In multi-agent reinforcement learning, the use of a global objective is a
powerful tool for incentivising cooperation. Unfortunately, it is not
sample-efficient to train individual agents with a global reward, because it
does not necessarily correlate with an agent’s individual actions. This problem
can be solved by factorising the global value function into local value
functions. Early work in this domain performed factorisation by conditioning
local value functions purely on local information. Recently, it has been shown
that providing both local information and an encoding of the global state can
promote cooperative behaviour. In this paper we propose QGNN, the first value
factorisation method to use a graph neural network (GNN) based model. The
multi-layer message passing architecture of QGNN provides more representational
complexity than models in prior work, allowing it to produce a more effective
factorisation.

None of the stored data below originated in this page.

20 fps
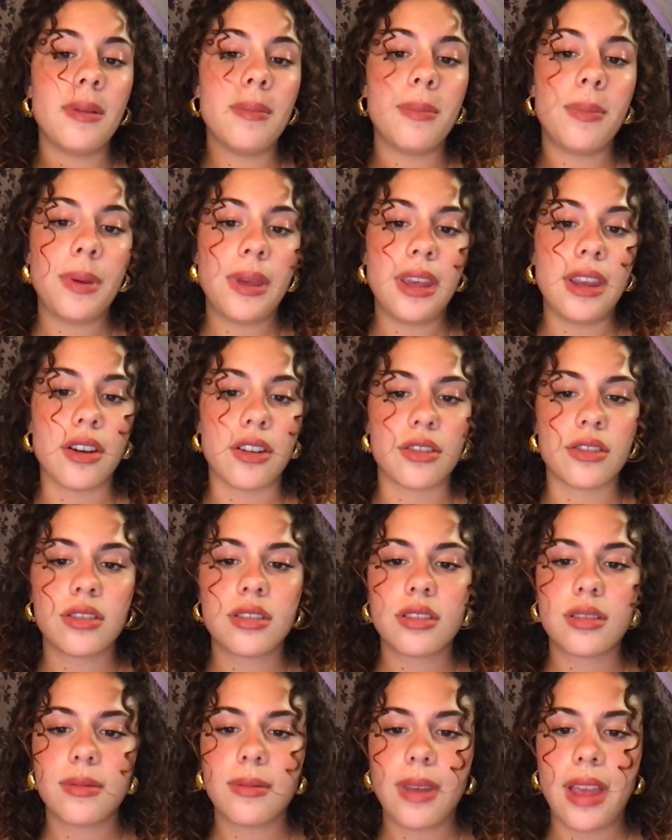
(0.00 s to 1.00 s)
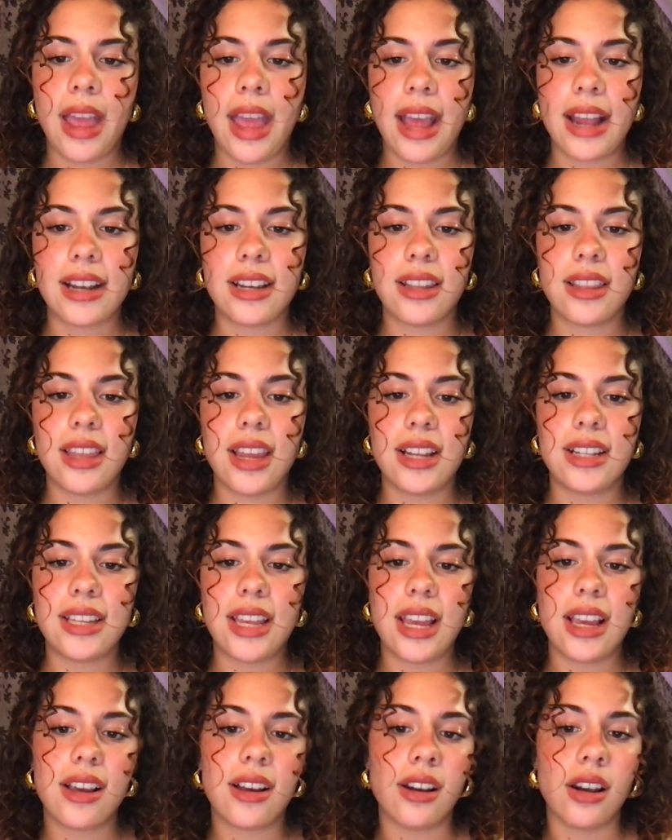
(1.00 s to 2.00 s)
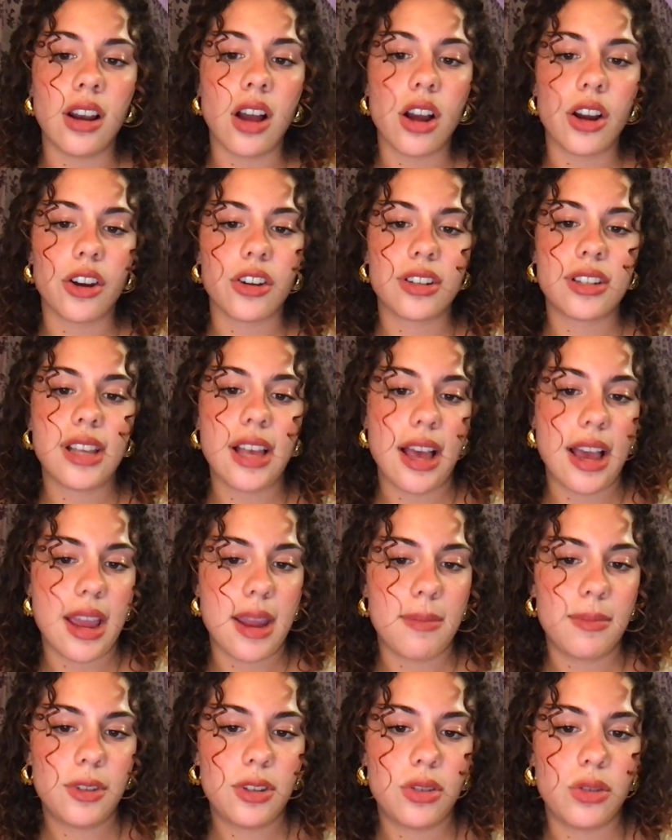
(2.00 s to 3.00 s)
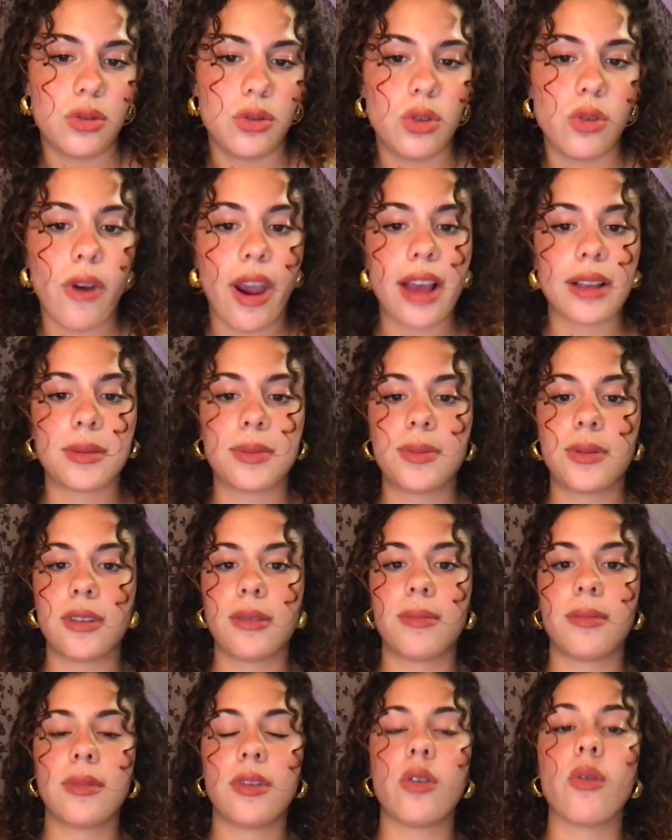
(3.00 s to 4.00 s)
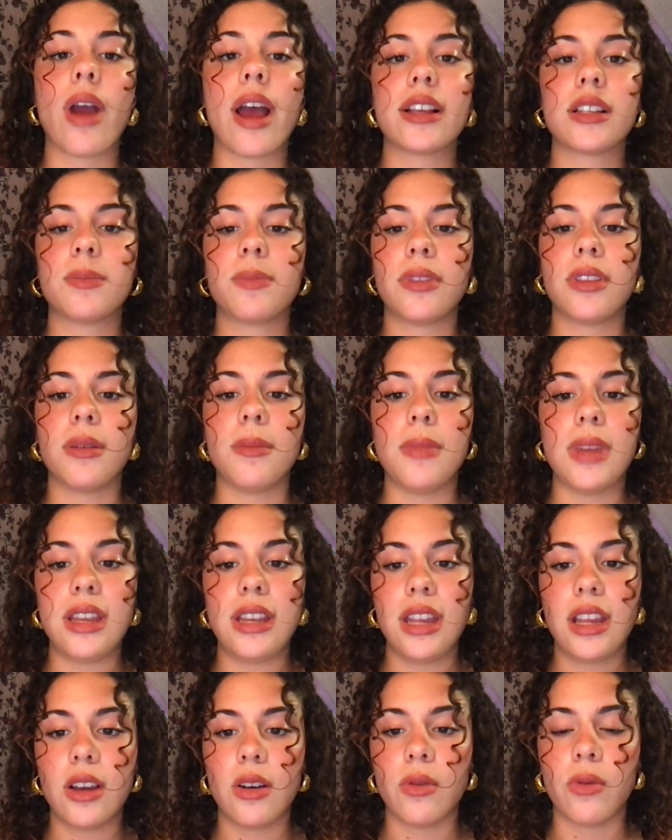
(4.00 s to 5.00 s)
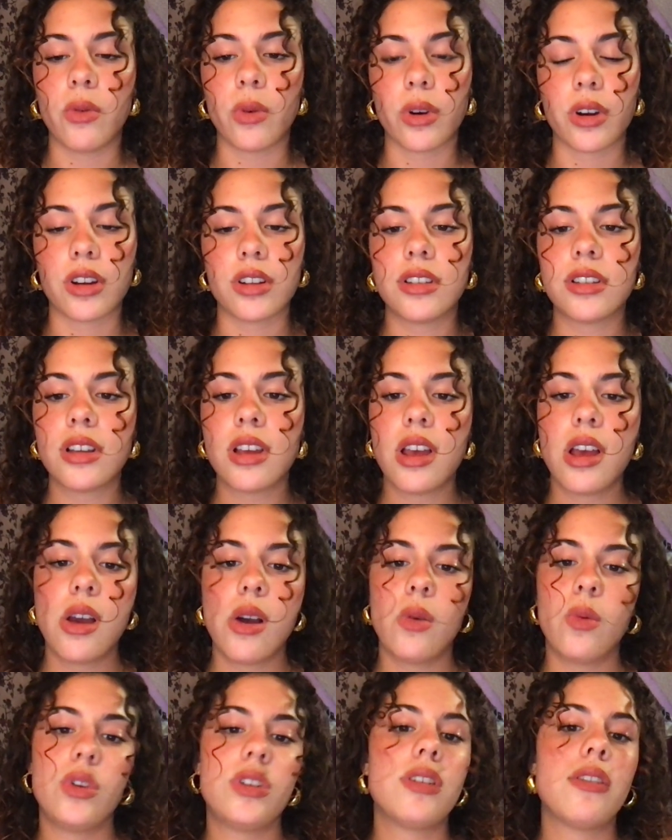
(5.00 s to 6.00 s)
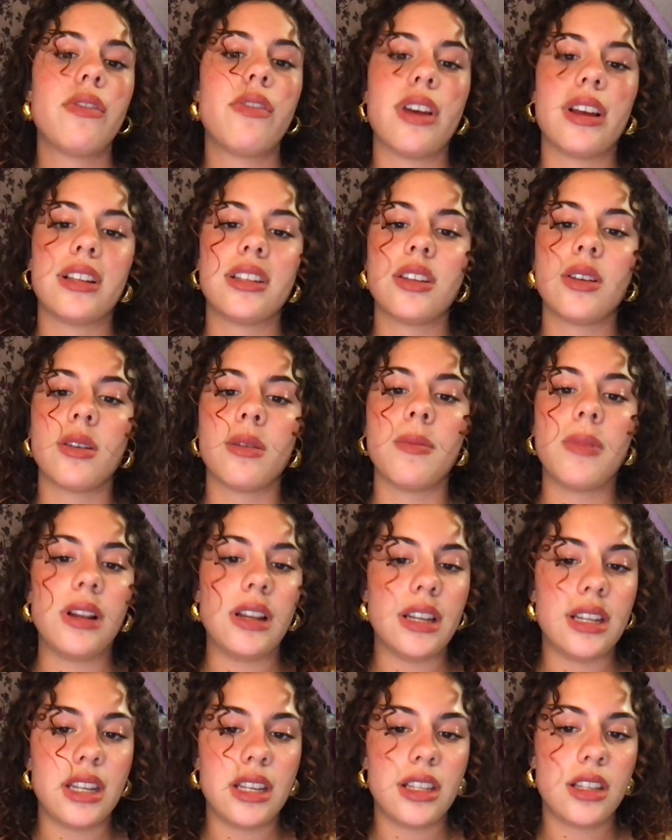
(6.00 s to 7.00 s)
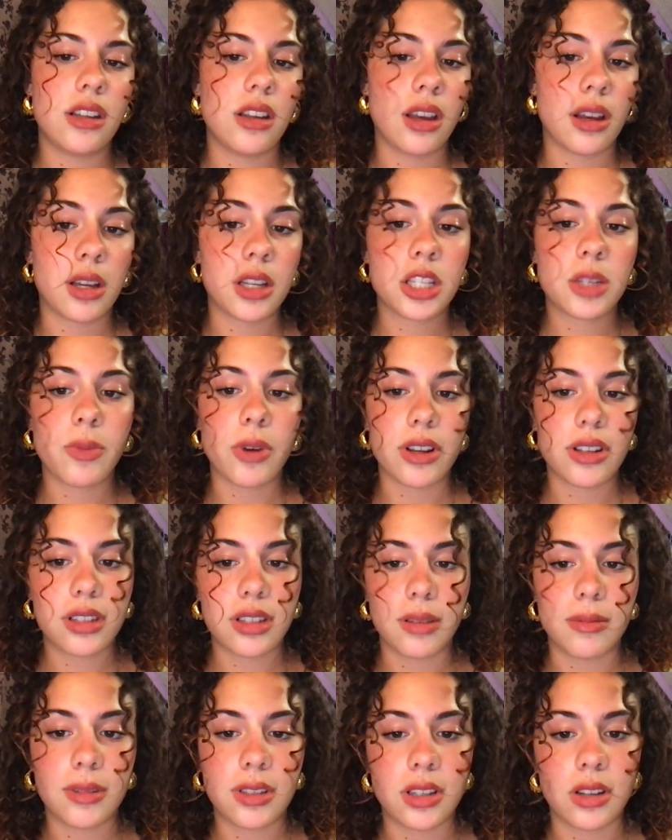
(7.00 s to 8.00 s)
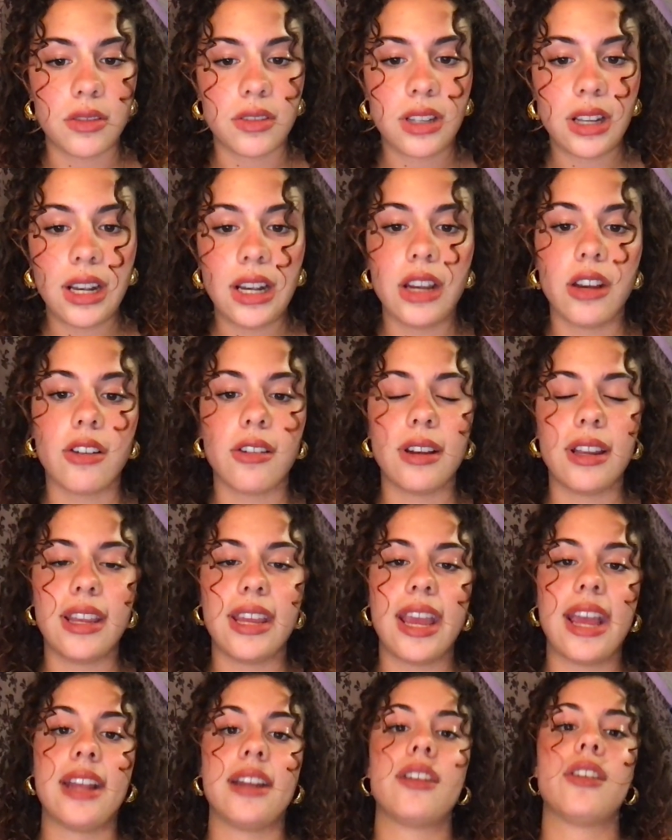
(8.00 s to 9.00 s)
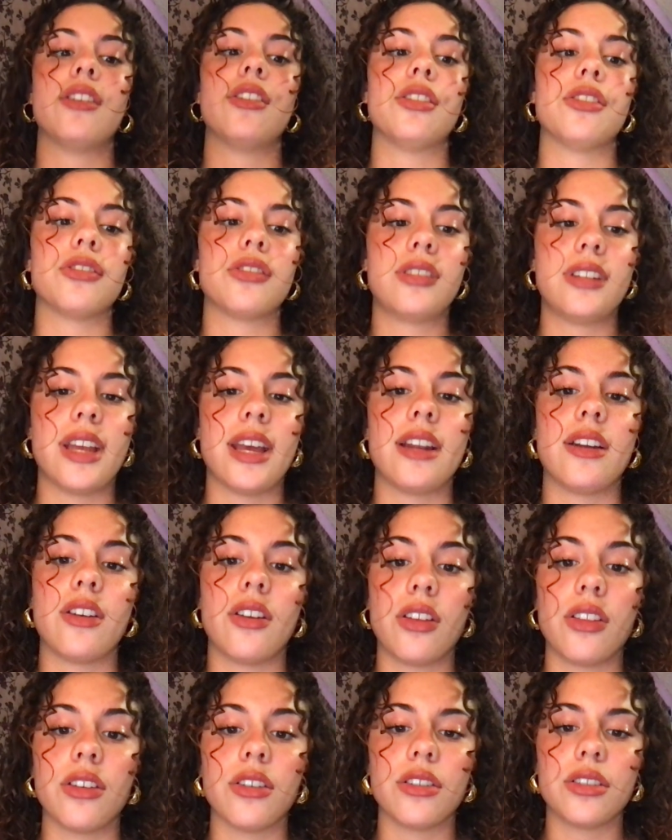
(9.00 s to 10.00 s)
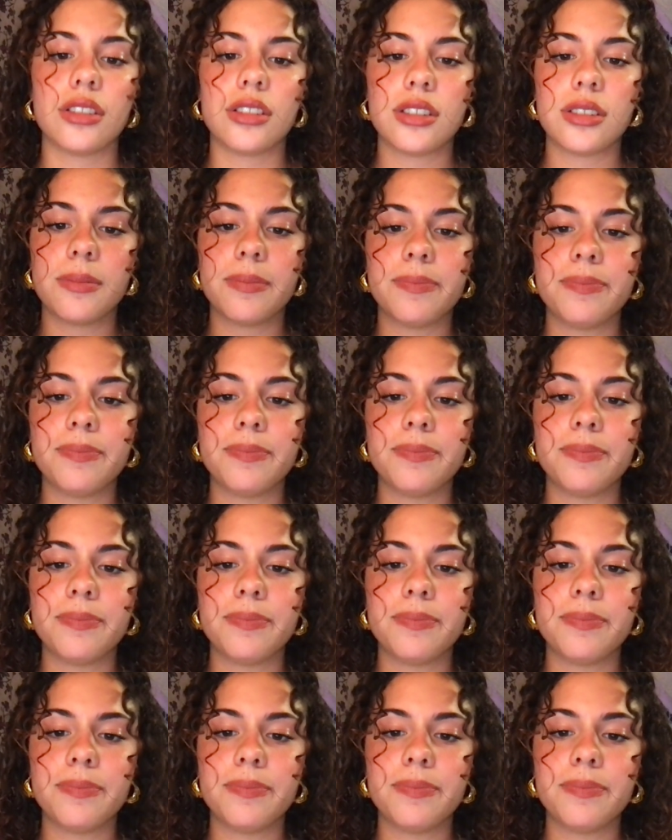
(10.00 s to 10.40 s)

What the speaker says: peers, and they take a longer time to grasp the meaning of words, which affects their ability to express themselves clearly and understand others.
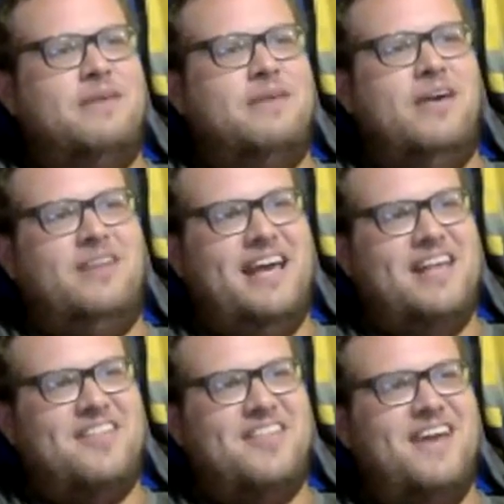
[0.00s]
We killed the
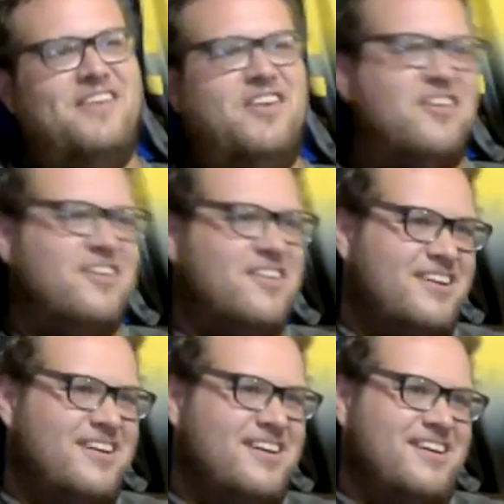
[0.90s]
S7.
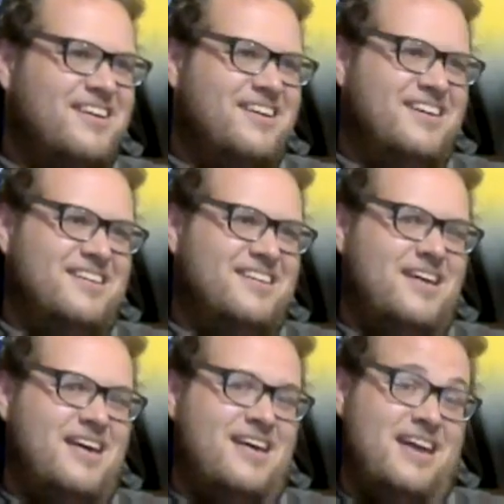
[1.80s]
Oh, shit.
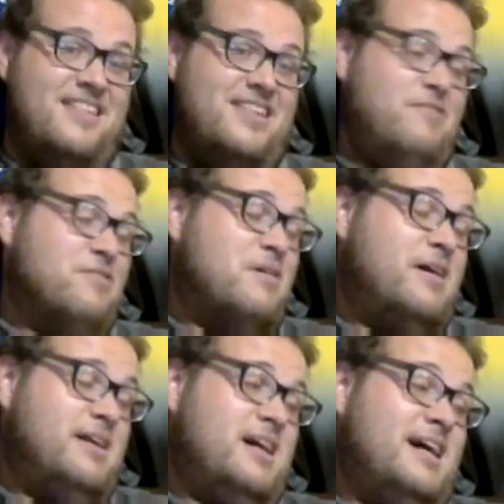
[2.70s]
AC was
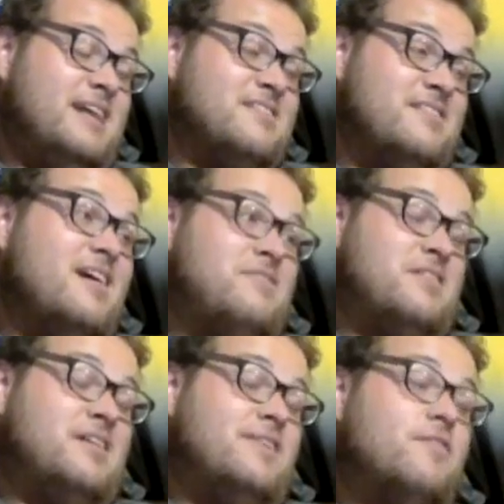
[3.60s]
probably the hottest day I
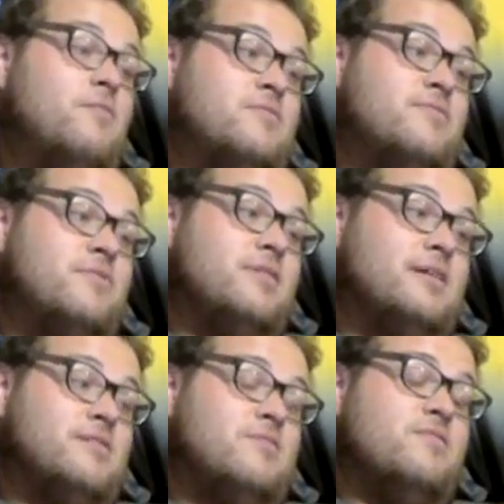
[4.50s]
think I ever worked for
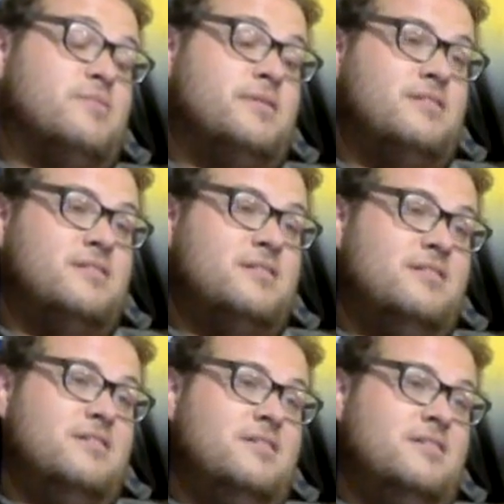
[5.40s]
like a tournament.
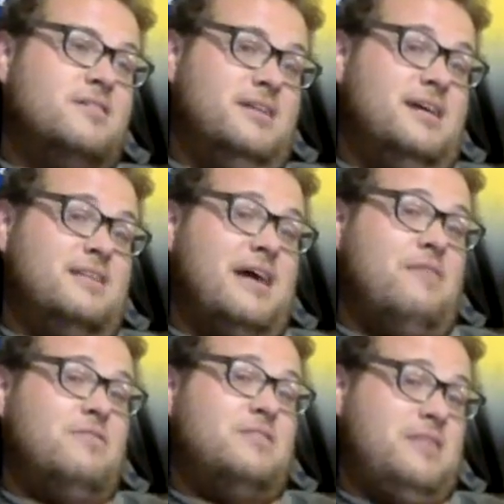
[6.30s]
Yeah. yeah, that
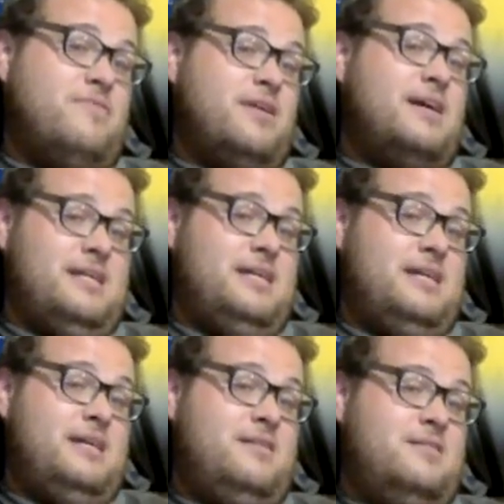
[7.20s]
was different kind of
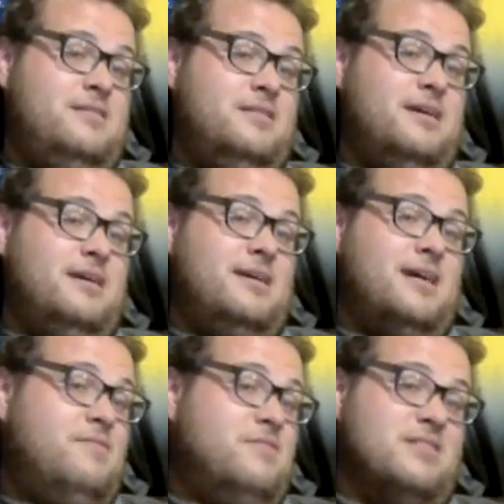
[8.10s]
heat. Like
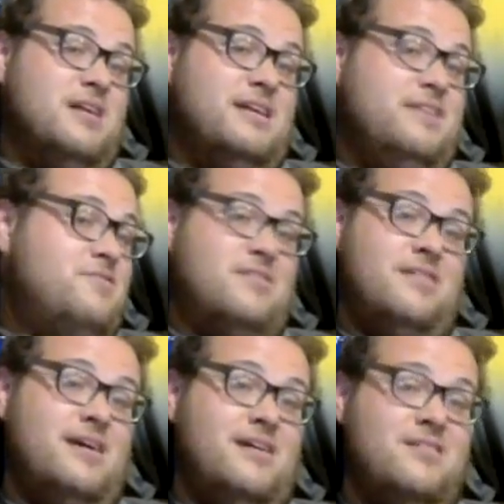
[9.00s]
I was not used to
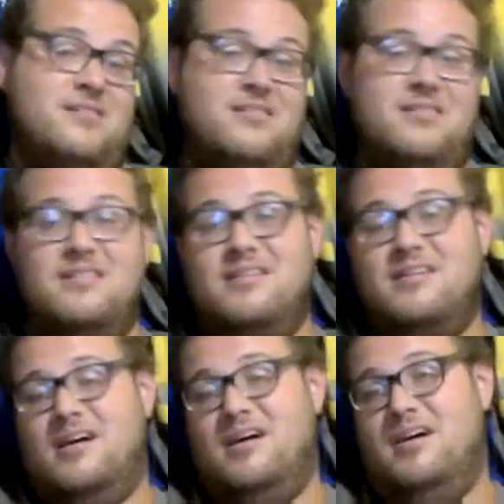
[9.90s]
that.
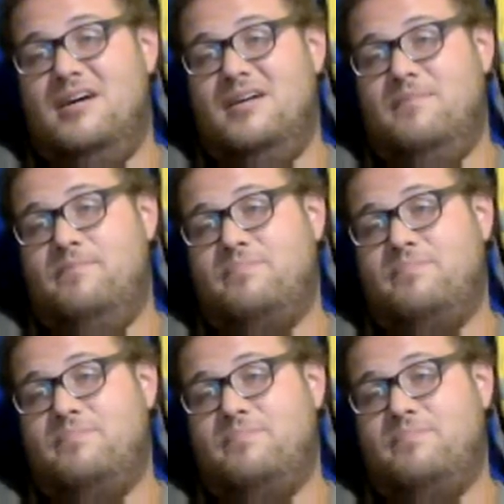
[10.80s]
Um,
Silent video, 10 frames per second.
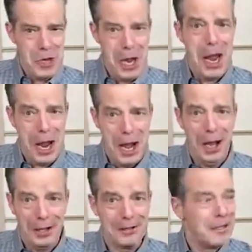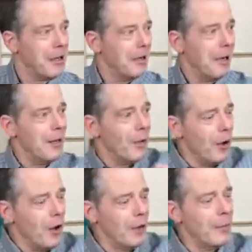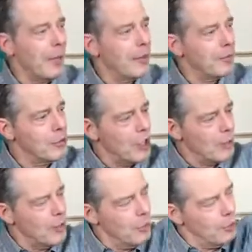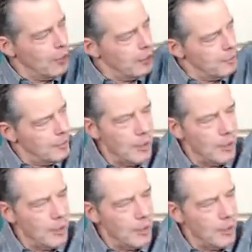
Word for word: Yeah, I'm all about, gentlemen, are we, uh,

QGNN also introduces a permutation invariant mixer which is able
to match the performance of other methods, even with significantly fewer
parameters. We evaluate our method against several baselines, including
QMIX-Att, GraphMIX, QMIX, VDN, and hybrid architectures. Our experiments
include Starcraft, the standard benchmark for credit assignment; Estimate Game,
a custom environment that explicitly models inter-agent dependencies; and
Coalition Structure Generation, a foundational problem with real-world
applications. The results show that QGNN outperforms state-of-the-art value
factorisation baselines consistently.